Wish TV
May 30, 2015
An Indiana woman who was once the nation’s youngest person on death row but whose sentence was eventually commuted to a prison term was found dead in Indianapolis on Tuesday.
Indianapolis police said 45-year-old Paula Cooper was found dead of an apparently self-inflicted gunshot wound outside a residence on the city’s northwest side. Cooper had been released from prison about two years ago, after the Indiana Supreme Court set aside her death sentence and gave her a 60-year prison term.

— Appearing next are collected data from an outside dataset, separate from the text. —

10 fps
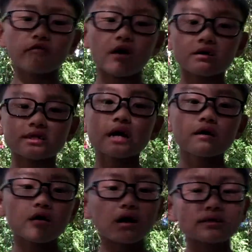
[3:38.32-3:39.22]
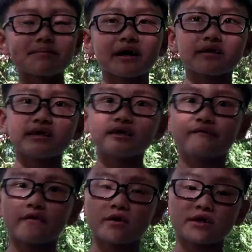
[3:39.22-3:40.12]
loss caused by
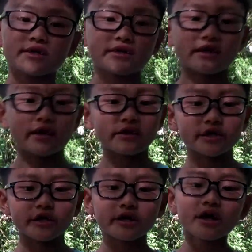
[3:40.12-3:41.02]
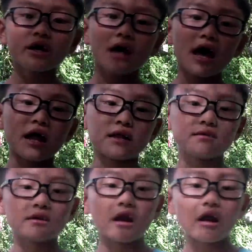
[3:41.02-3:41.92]
deforestation
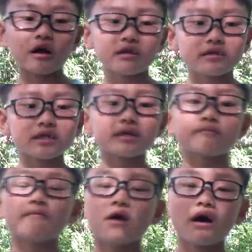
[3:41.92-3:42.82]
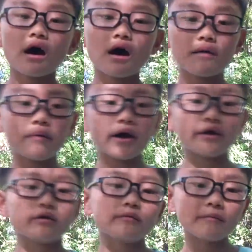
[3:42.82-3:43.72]
and hunting uh, by
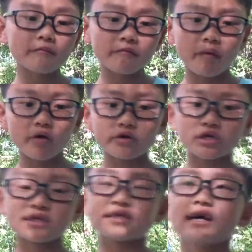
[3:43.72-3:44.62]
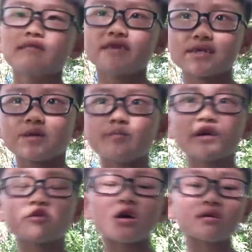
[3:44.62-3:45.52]
human poachers, the
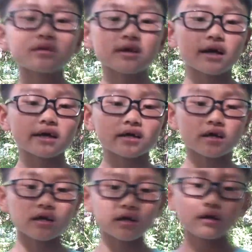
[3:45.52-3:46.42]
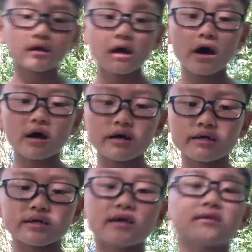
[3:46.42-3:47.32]
Sumatran tiger uh,
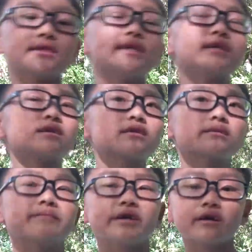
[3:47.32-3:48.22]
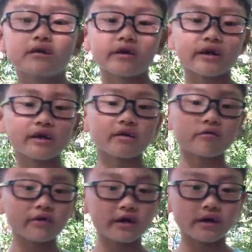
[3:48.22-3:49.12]
is considered to be a
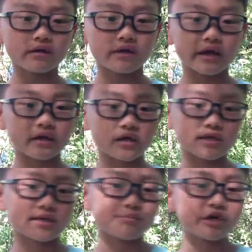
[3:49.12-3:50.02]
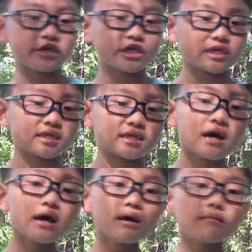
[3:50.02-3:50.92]
critically endangered
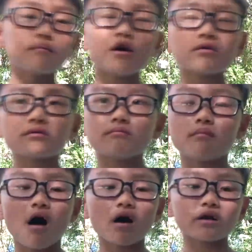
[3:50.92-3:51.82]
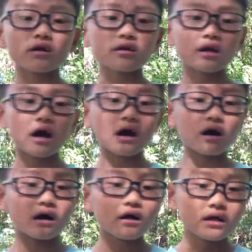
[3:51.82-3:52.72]
species. Mo modern
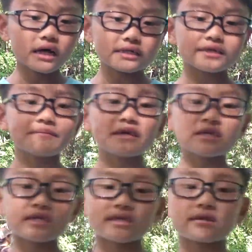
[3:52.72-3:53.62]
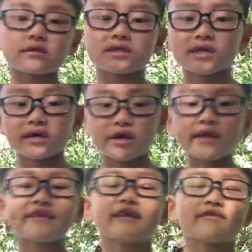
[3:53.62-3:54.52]
uh, estimates
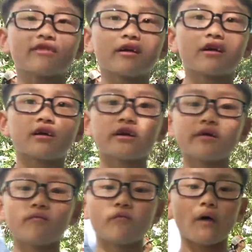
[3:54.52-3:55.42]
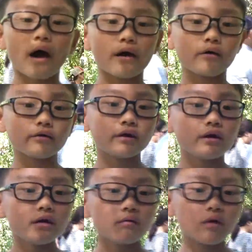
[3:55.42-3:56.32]
suggest that the current wild
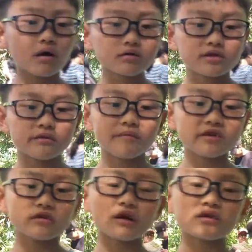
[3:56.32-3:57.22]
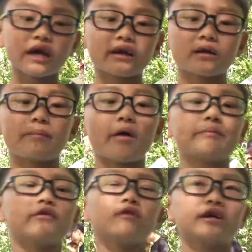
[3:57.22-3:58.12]
wild Sumatran tiger
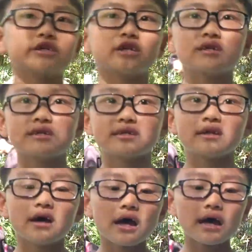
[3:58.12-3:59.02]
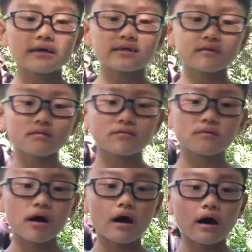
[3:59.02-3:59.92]
population is as,
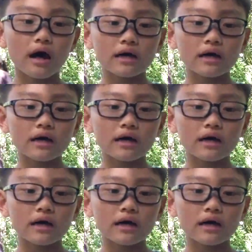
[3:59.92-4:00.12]
uh,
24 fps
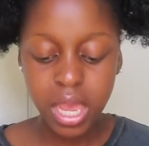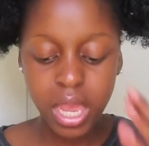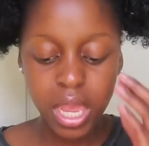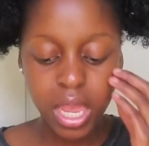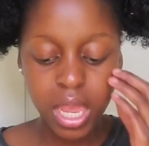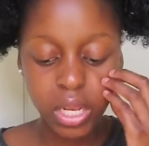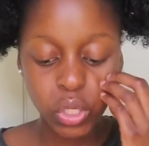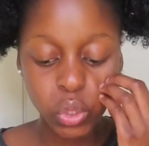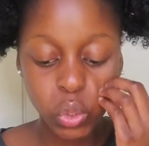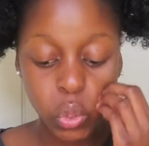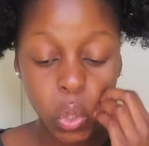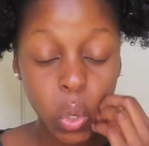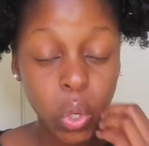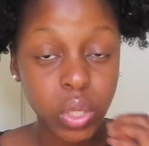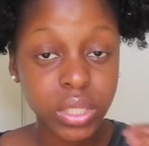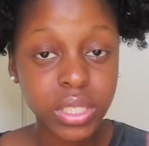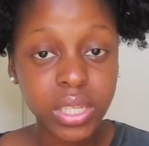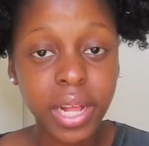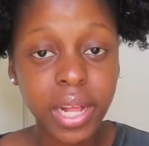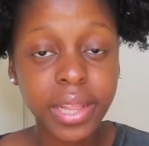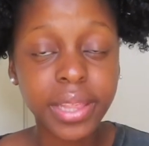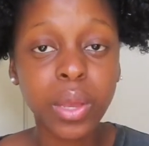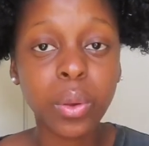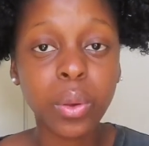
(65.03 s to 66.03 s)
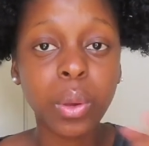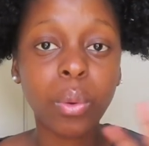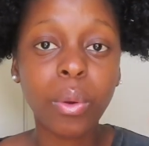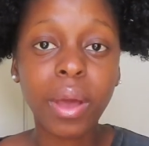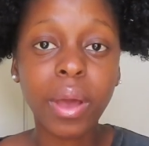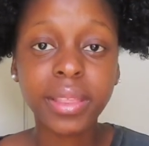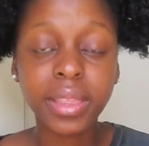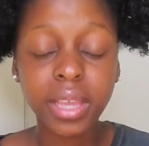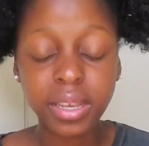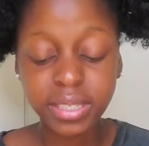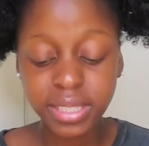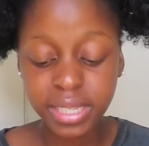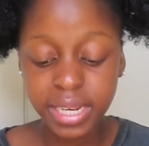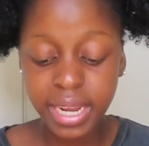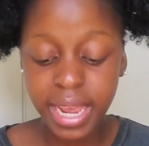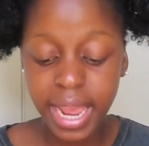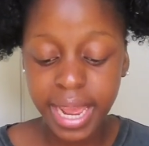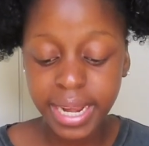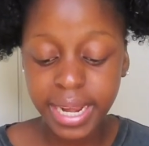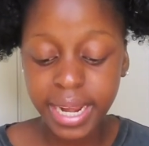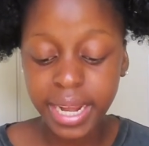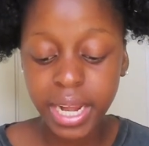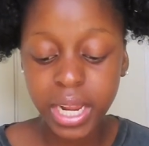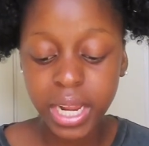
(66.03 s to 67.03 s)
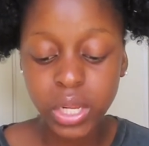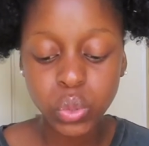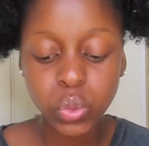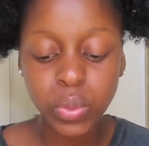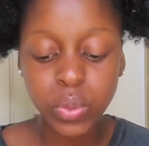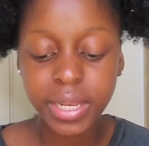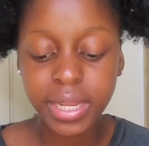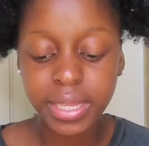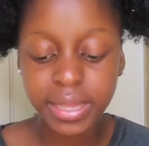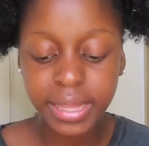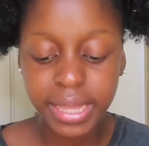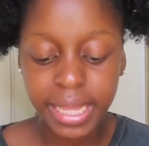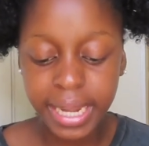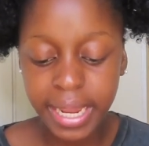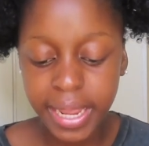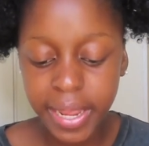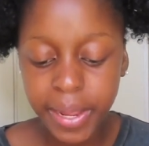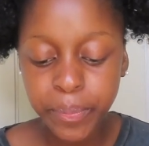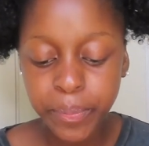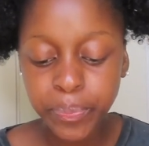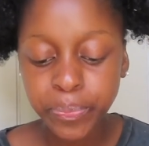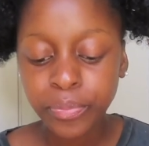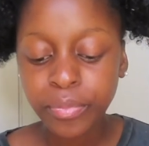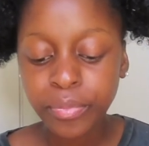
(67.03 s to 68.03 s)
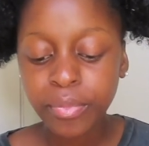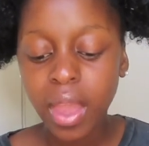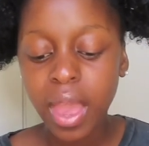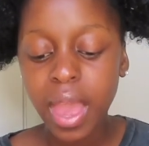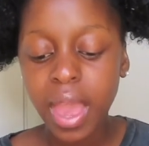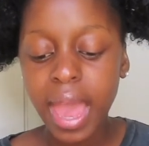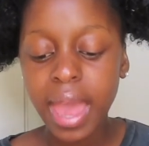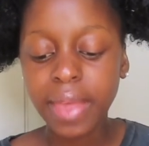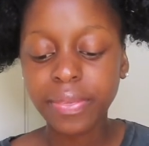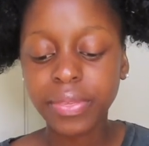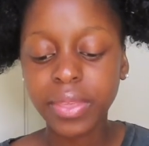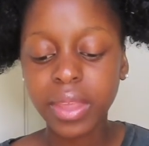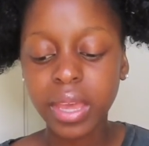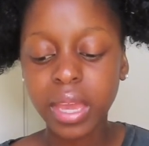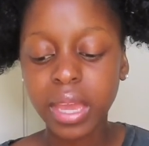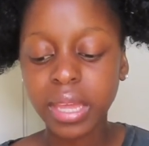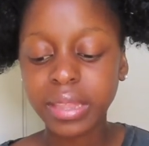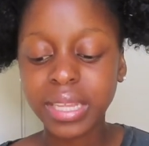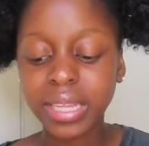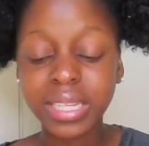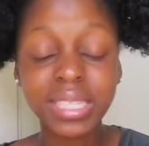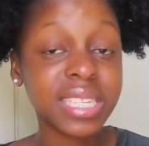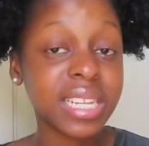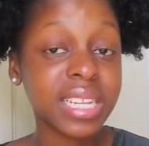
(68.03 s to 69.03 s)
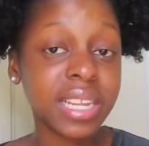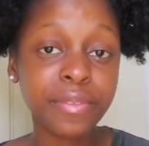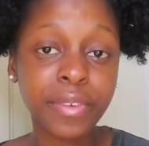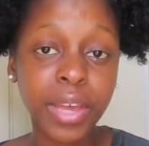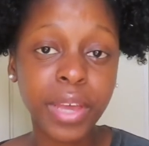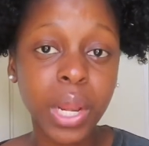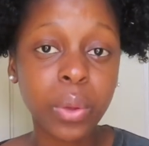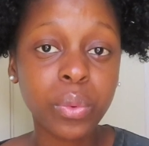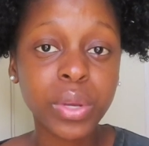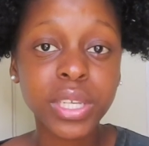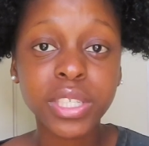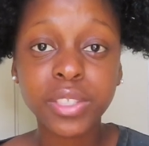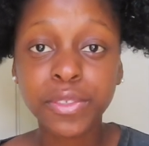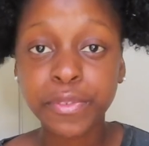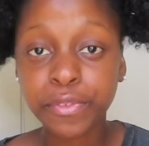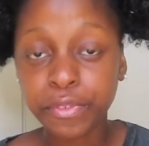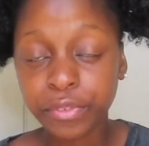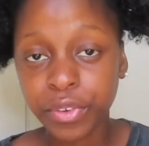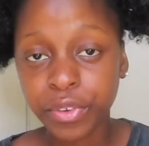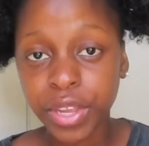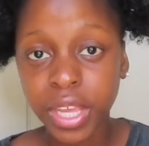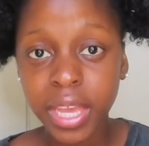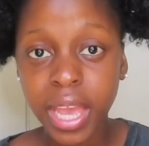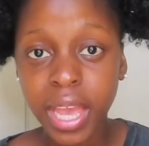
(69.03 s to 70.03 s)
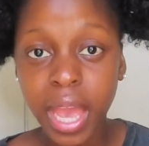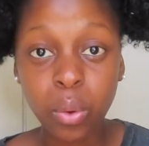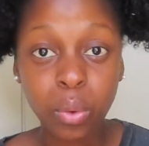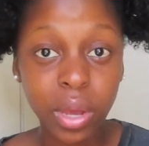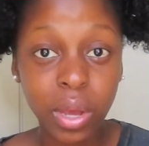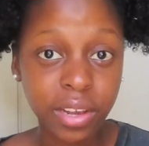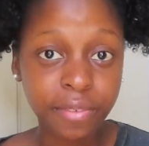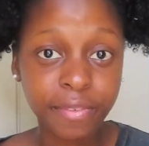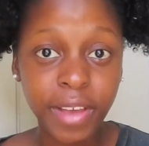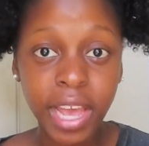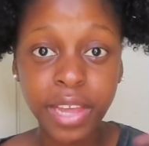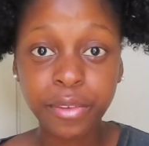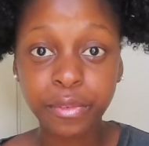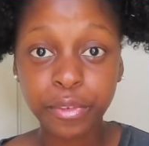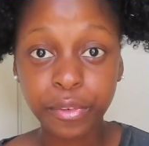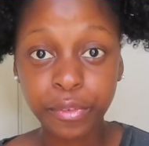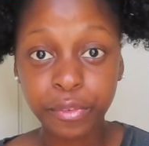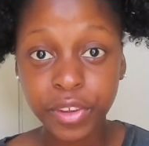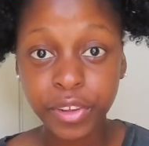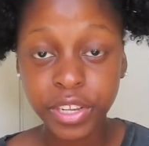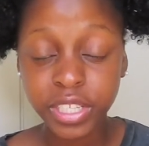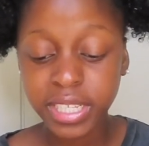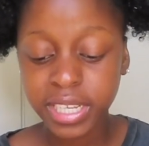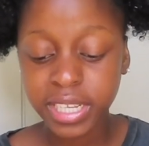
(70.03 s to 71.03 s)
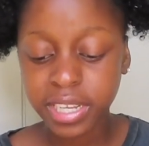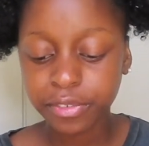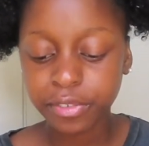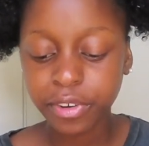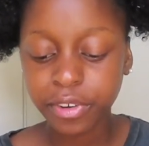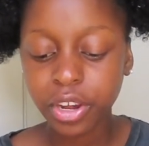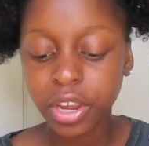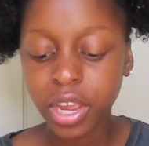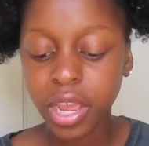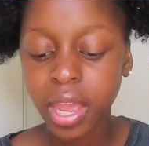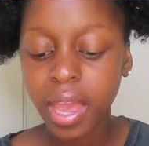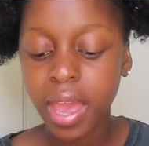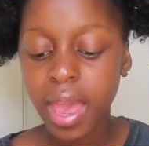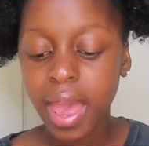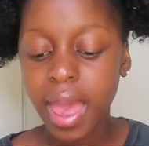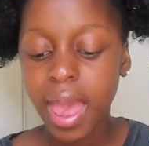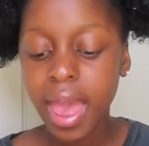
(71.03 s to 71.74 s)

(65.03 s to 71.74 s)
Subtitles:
In total, there were 1,823. And then the delivery was free. I qualified for free delivery.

Cooper was 16 when she was sentenced to death in 1986 after confessing to her role in the murder of a 78-year-old Gary Bible studies teacher the year before. Cooper admitted stabbing 78-year-old Ruth Pelke 33 times with a 12-inch butcher knife in a robbery that netted four youths $10 and an old car. Cooper was 15 at the time the crime was committed.
Her death sentence enraged human rights activists in the U.S. and Europe and drew a plea for clemency from Pope John Paul II. In 1988, a priest delivered a petition to Indianapolis with more than 2 million signatures protesting Cooper’s sentence.
Pelke’s grandson, Bill Pelke, who organized opposition to the death penalty after his grandmother’s killing, said he was devastated to learn of Cooper’s death. He said he worked to help Cooper after realizing that’s what his grandmother would have wanted.